If you acquire work equipment and maintain it yourself (tools, machines and devices), you can deduct the costs.
You can deduct
- the acquisition cost of the equipment
- maintenance costs
- repair costs.
The purchase and maintenance costs of tools acquired for work purposes can be deducted as expenses for the production of income
If you have bought or repaired tools you need for your work, you can deduct the costs as expenses for the production of income. When you report costs on your tax return, remember to specify how they relate to your work.
You can also deduct the maintenance and repair costs for tools, in addition to the acquisition price.
The purchase price of a tool is under €1,000
If the purchase price of a tool you have bought is under €1,000, you can deduct the entire price in the tax assessment of the purchase year. Maintenance expenses are also deducted in the year when they were paid.
The purchase price of a tool is over €1,000
If the purchase price of a tool is over €1,000 (and its economic life is over three years), the purchase price is deducted as annual depreciations. The depreciation is made separately for each tool, and the maximum depreciation is 25%. In the first year, you can deduct 25% from the purchase price and after that 25% from the undepreciated acquisition cost.
Reimbursement for tools paid by the employer
If your employer has paid you reimbursements for expenses that have arisen from your work, these reimbursements are not treated as wages if they do not exceed the specified or estimated cost amount. Therefore, the employer does not need to withhold tax on the reimbursement. Even if the reimbursement is not treated as wage income, it can still be taxable income.
This reimbursement cannot be deducted as a deduction for the production of income, as the deduction is based on the actual expenses.

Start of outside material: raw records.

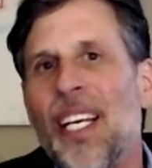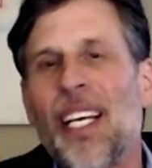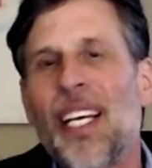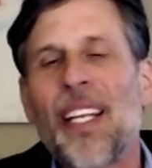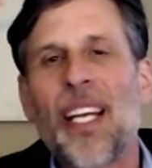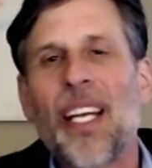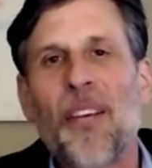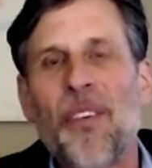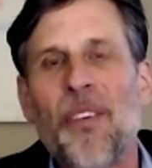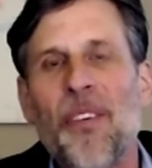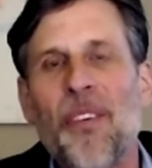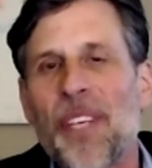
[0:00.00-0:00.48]

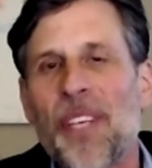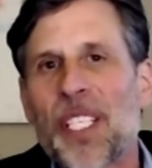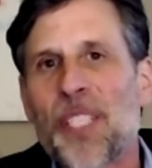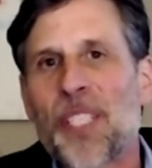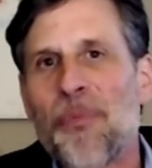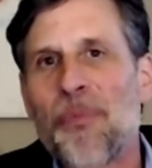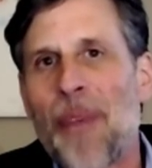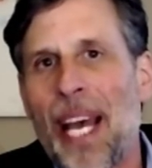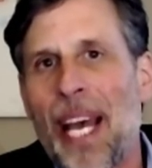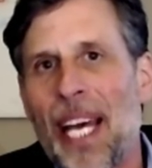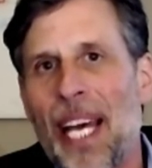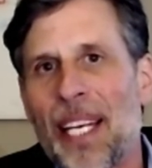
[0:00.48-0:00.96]
And we've
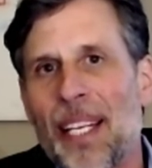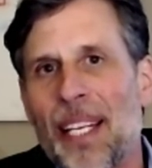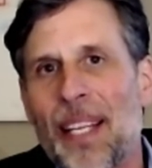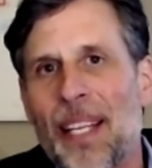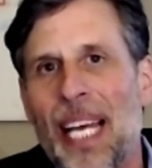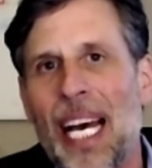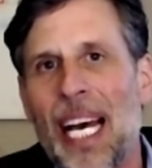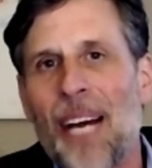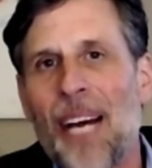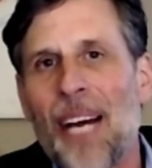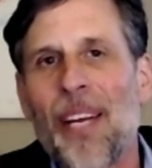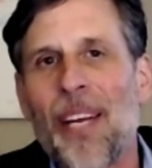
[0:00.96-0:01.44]
expanded
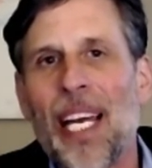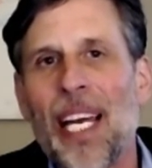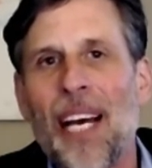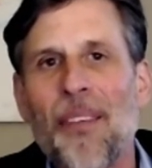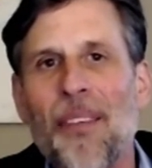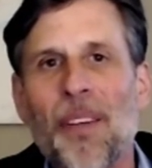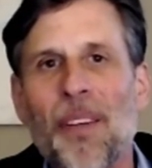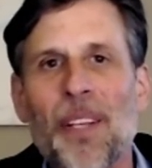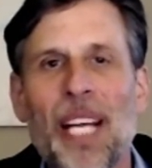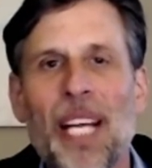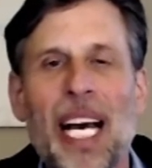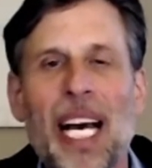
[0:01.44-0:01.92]
that. We have
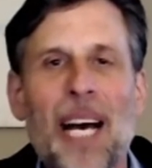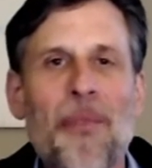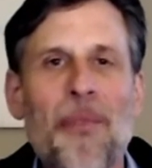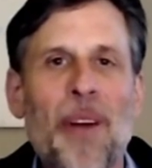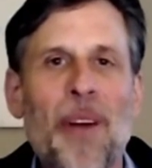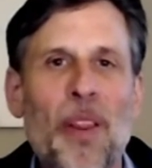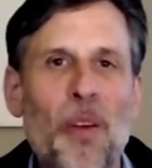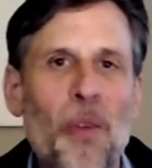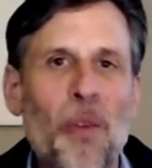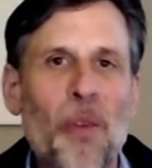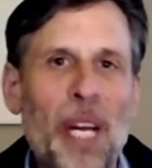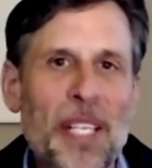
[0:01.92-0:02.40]
a lab
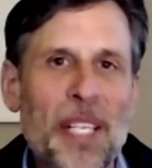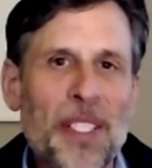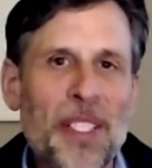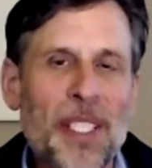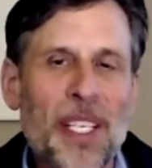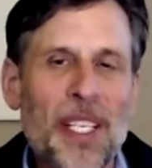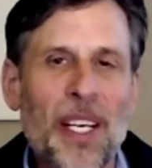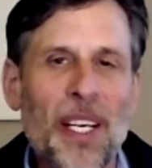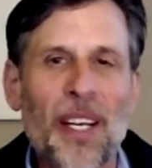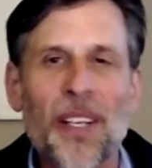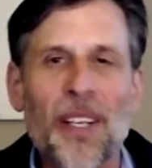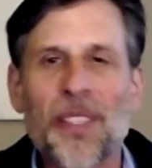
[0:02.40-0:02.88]
on the West
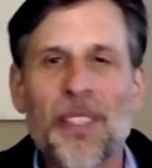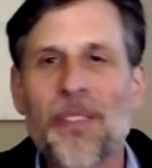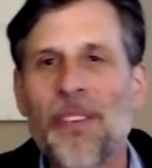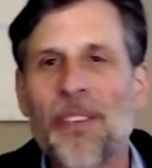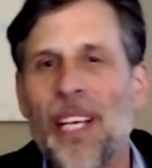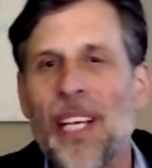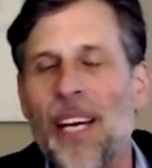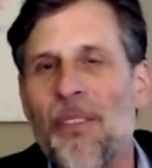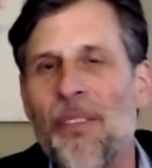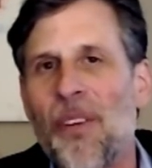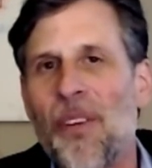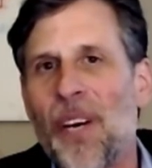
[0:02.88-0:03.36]
Coast. We
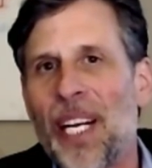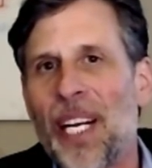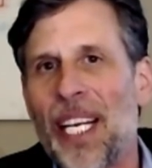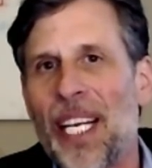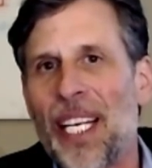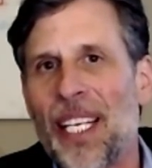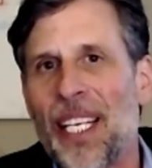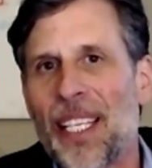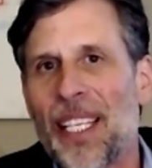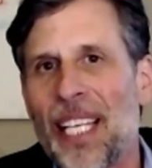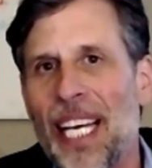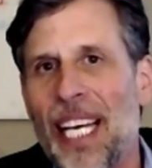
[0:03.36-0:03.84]
have one in
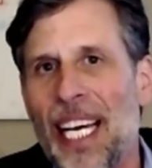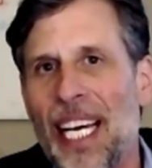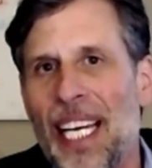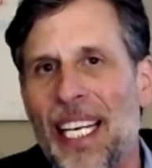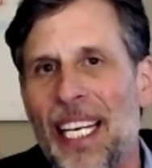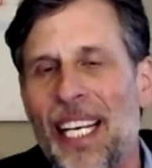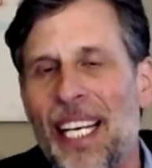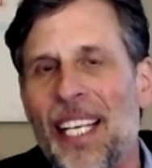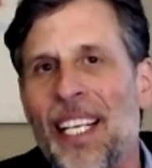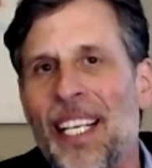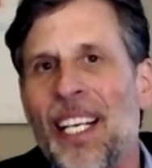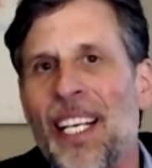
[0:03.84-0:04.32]
Atlanta.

Example: Peter has acquired work tools for €800 and received a €500 reimbursement from his employer for the tools. The €500 reimbursement paid by the employer is taxed as Peter’s earned income, as the reimbursement has not specifically been prescribed as a tax-exempt income. Peter reports his tool costs on his income tax return as expenses for the production of income and presents an itemised specification of the costs and how they relate to the production of income. Peter can deduct the costs according to the actual expenses (€800).